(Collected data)
◆ ◆ ◆

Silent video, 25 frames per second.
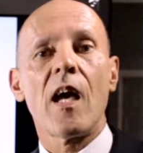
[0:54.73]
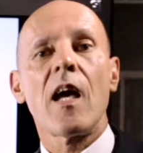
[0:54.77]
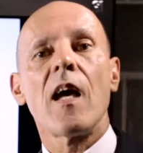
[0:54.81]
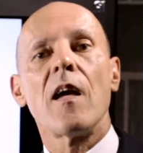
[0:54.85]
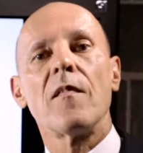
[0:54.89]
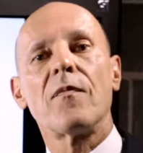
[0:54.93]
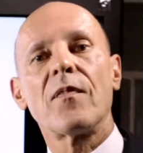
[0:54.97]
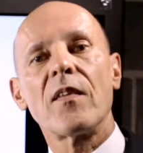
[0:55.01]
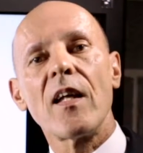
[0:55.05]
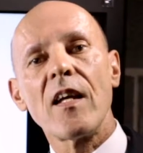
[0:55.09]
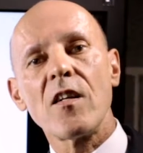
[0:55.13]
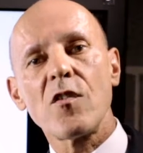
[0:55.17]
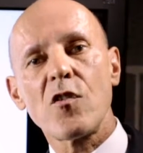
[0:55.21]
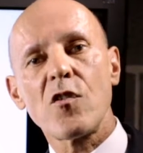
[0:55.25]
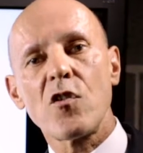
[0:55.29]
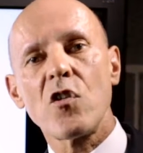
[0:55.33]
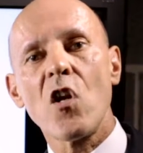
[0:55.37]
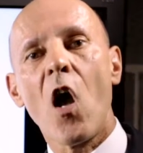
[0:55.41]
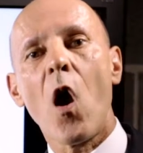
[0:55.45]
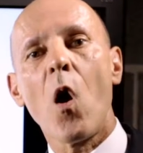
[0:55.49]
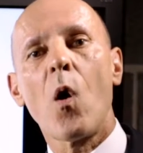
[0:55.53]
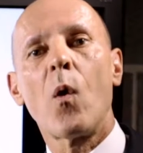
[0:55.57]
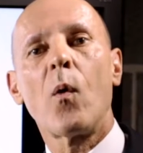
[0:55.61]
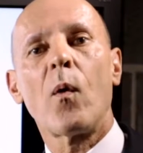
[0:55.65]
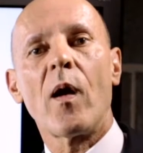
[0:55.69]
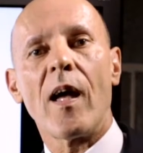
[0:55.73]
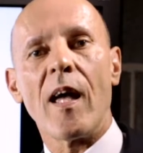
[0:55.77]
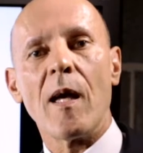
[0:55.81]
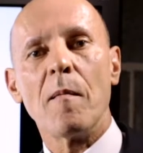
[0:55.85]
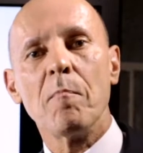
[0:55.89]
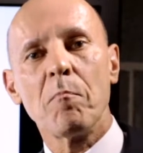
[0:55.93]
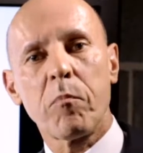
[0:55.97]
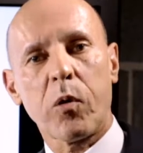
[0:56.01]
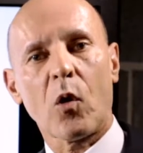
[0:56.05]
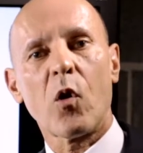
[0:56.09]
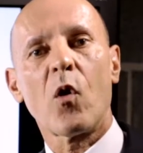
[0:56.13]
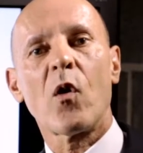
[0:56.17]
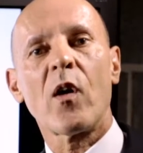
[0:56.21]
if there's no
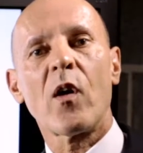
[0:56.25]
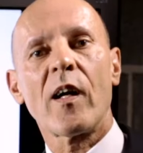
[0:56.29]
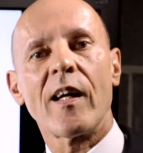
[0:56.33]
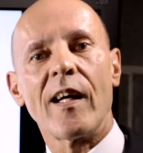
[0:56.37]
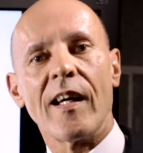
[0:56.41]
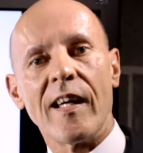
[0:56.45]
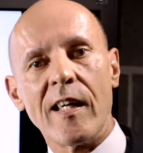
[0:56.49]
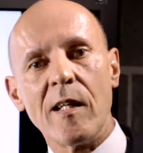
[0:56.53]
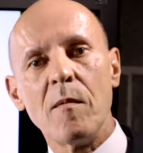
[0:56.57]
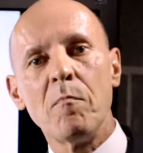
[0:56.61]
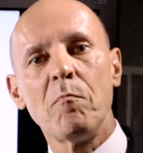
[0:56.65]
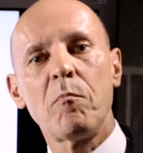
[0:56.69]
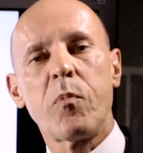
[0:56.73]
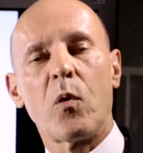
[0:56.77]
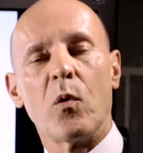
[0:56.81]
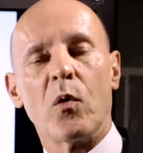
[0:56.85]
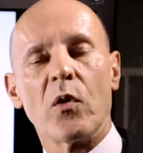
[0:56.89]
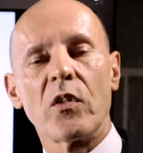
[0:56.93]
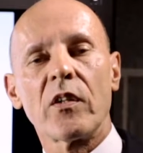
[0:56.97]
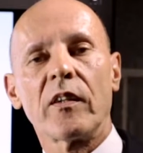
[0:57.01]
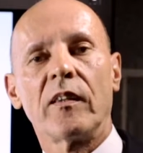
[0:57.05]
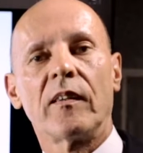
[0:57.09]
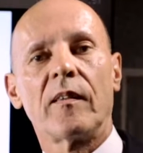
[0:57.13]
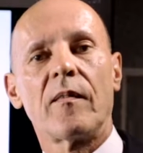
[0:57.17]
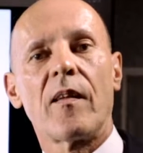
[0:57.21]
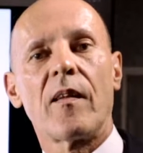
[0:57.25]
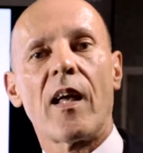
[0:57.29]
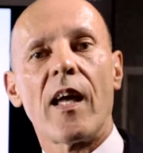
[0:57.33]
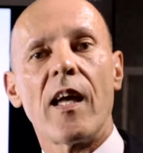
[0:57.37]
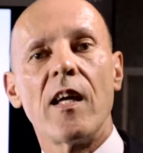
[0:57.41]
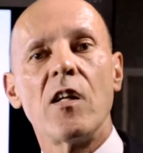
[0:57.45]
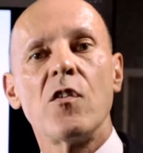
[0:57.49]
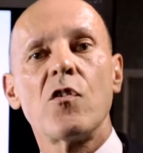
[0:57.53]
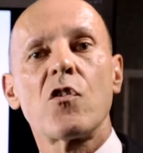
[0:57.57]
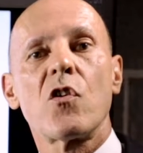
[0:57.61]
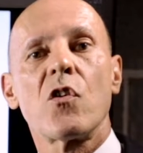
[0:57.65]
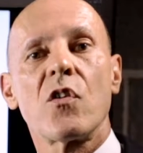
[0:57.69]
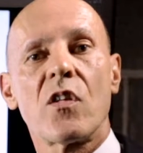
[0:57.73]
employer input
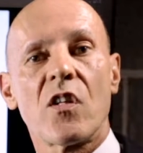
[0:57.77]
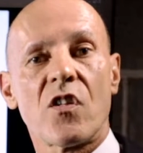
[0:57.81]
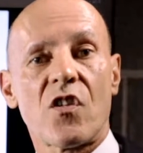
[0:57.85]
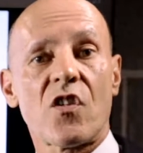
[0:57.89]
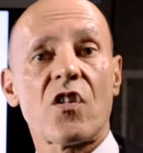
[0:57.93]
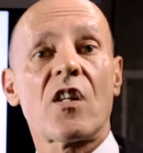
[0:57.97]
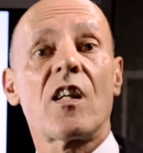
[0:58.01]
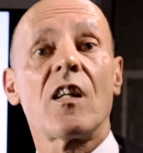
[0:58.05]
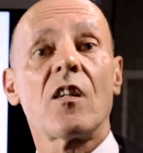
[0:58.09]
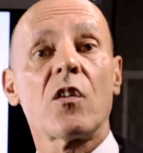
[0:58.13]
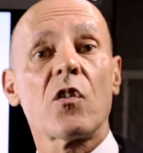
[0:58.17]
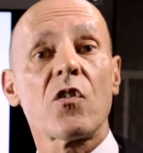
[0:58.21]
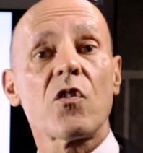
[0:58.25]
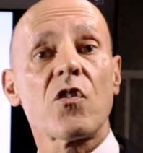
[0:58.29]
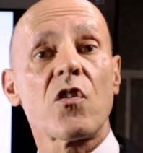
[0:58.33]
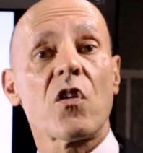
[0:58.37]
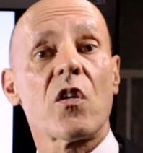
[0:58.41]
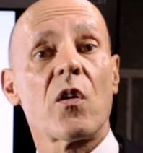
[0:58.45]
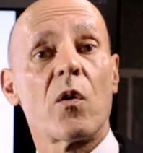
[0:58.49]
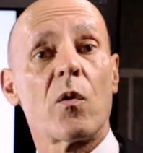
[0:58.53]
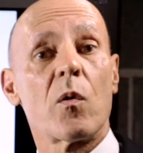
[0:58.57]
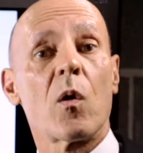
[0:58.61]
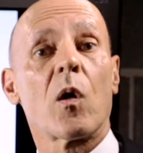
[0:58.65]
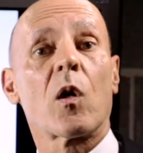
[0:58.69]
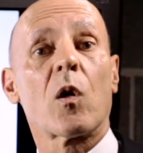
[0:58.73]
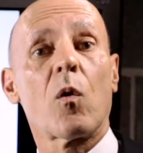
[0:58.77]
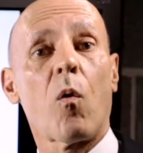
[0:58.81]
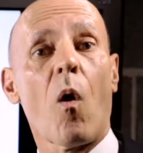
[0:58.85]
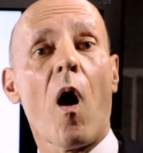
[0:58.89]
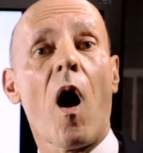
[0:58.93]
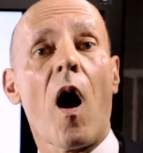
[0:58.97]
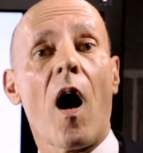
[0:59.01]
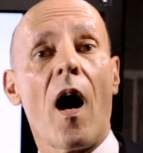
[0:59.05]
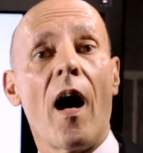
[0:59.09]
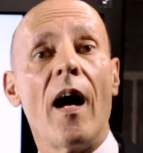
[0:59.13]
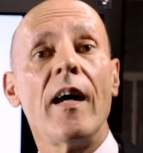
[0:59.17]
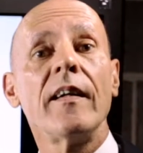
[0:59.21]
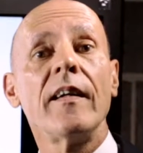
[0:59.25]
into the skills that are
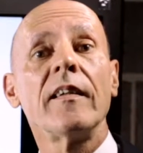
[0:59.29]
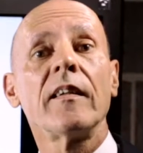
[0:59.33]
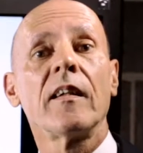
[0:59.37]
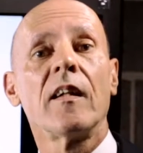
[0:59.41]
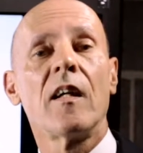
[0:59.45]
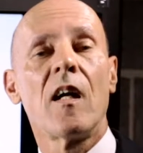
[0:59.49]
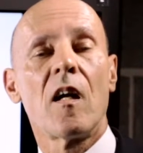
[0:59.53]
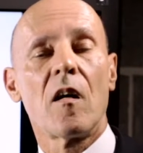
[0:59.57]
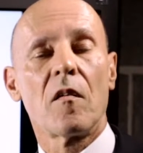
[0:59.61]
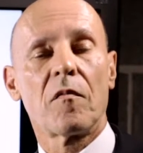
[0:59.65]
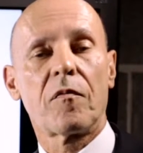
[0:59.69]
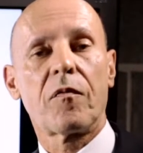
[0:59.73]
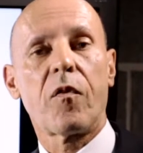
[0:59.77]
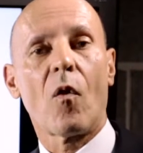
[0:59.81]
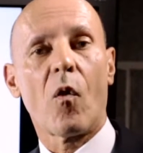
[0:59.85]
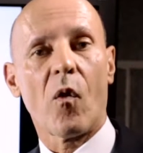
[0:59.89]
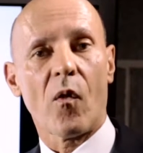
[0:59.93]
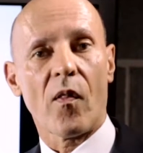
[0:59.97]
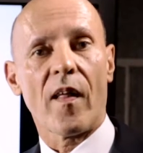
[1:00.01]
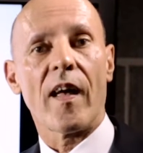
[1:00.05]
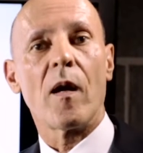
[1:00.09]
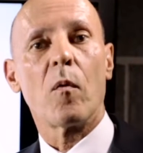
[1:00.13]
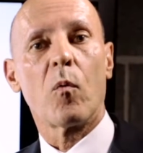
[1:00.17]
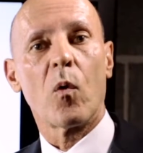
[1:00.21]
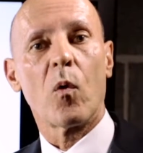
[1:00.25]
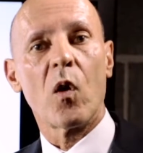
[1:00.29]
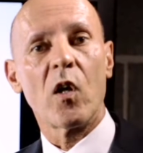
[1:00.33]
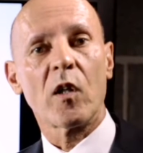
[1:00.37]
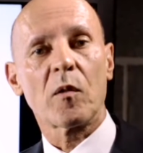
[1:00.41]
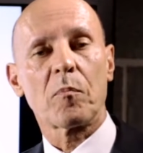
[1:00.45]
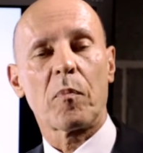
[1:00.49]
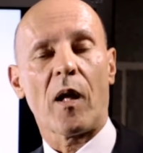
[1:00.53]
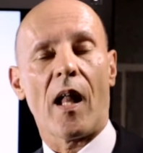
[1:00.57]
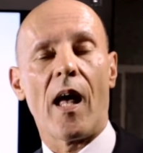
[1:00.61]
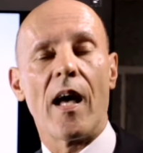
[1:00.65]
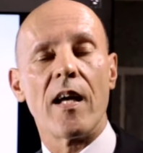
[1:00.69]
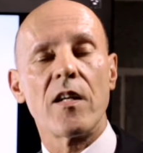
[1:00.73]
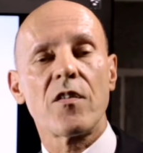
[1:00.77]
required for their
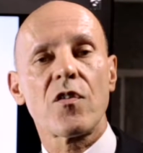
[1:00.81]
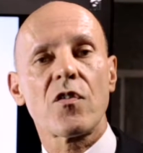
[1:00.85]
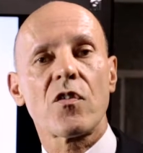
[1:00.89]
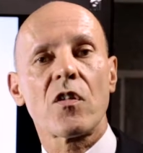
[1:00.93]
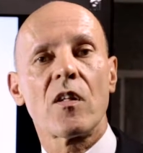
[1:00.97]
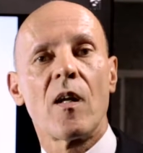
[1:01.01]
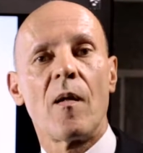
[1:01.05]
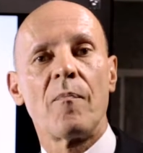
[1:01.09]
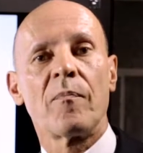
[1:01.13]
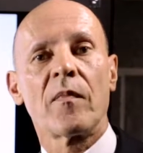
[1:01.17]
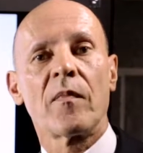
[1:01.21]
workplace,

◆ ◆ ◆

**EXERCISE OBJECTIVE**
Except for the pictures, set down all of the records exactly as they are.

**THE COMPLETED TASK**
Silent video, 25 frames per second.
[0:54.73]
[0:54.77]
[0:54.81]
[0:54.85]
[0:54.89]
[0:54.93]
[0:54.97]
[0:55.01]
[0:55.05]
[0:55.09]
[0:55.13]
[0:55.17]
[0:55.21]
[0:55.25]
[0:55.29]
[0:55.33]
[0:55.37]
[0:55.41]
[0:55.45]
[0:55.49]
[0:55.53]
[0:55.57]
[0:55.61]
[0:55.65]
[0:55.69]
[0:55.73]
[0:55.77]
[0:55.81]
[0:55.85]
[0:55.89]
[0:55.93]
[0:55.97]
[0:56.01]
[0:56.05]
[0:56.09]
[0:56.13]
[0:56.17]
[0:56.21]
if there's no
[0:56.25]
[0:56.29]
[0:56.33]
[0:56.37]
[0:56.41]
[0:56.45]
[0:56.49]
[0:56.53]
[0:56.57]
[0:56.61]
[0:56.65]
[0:56.69]
[0:56.73]
[0:56.77]
[0:56.81]
[0:56.85]
[0:56.89]
[0:56.93]
[0:56.97]
[0:57.01]
[0:57.05]
[0:57.09]
[0:57.13]
[0:57.17]
[0:57.21]
[0:57.25]
[0:57.29]
[0:57.33]
[0:57.37]
[0:57.41]
[0:57.45]
[0:57.49]
[0:57.53]
[0:57.57]
[0:57.61]
[0:57.65]
[0:57.69]
[0:57.73]
employer input
[0:57.77]
[0:57.81]
[0:57.85]
[0:57.89]
[0:57.93]
[0:57.97]
[0:58.01]
[0:58.05]
[0:58.09]
[0:58.13]
[0:58.17]
[0:58.21]
[0:58.25]
[0:58.29]
[0:58.33]
[0:58.37]
[0:58.41]
[0:58.45]
[0:58.49]
[0:58.53]
[0:58.57]
[0:58.61]
[0:58.65]
[0:58.69]
[0:58.73]
[0:58.77]
[0:58.81]
[0:58.85]
[0:58.89]
[0:58.93]
[0:58.97]
[0:59.01]
[0:59.05]
[0:59.09]
[0:59.13]
[0:59.17]
[0:59.21]
[0:59.25]
into the skills that are
[0:59.29]
[0:59.33]
[0:59.37]
[0:59.41]
[0:59.45]
[0:59.49]
[0:59.53]
[0:59.57]
[0:59.61]
[0:59.65]
[0:59.69]
[0:59.73]
[0:59.77]
[0:59.81]
[0:59.85]
[0:59.89]
[0:59.93]
[0:59.97]
[1:00.01]
[1:00.05]
[1:00.09]
[1:00.13]
[1:00.17]
[1:00.21]
[1:00.25]
[1:00.29]
[1:00.33]
[1:00.37]
[1:00.41]
[1:00.45]
[1:00.49]
[1:00.53]
[1:00.57]
[1:00.61]
[1:00.65]
[1:00.69]
[1:00.73]
[1:00.77]
required for their
[1:00.81]
[1:00.85]
[1:00.89]
[1:00.93]
[1:00.97]
[1:01.01]
[1:01.05]
[1:01.09]
[1:01.13]
[1:01.17]
[1:01.21]
workplace,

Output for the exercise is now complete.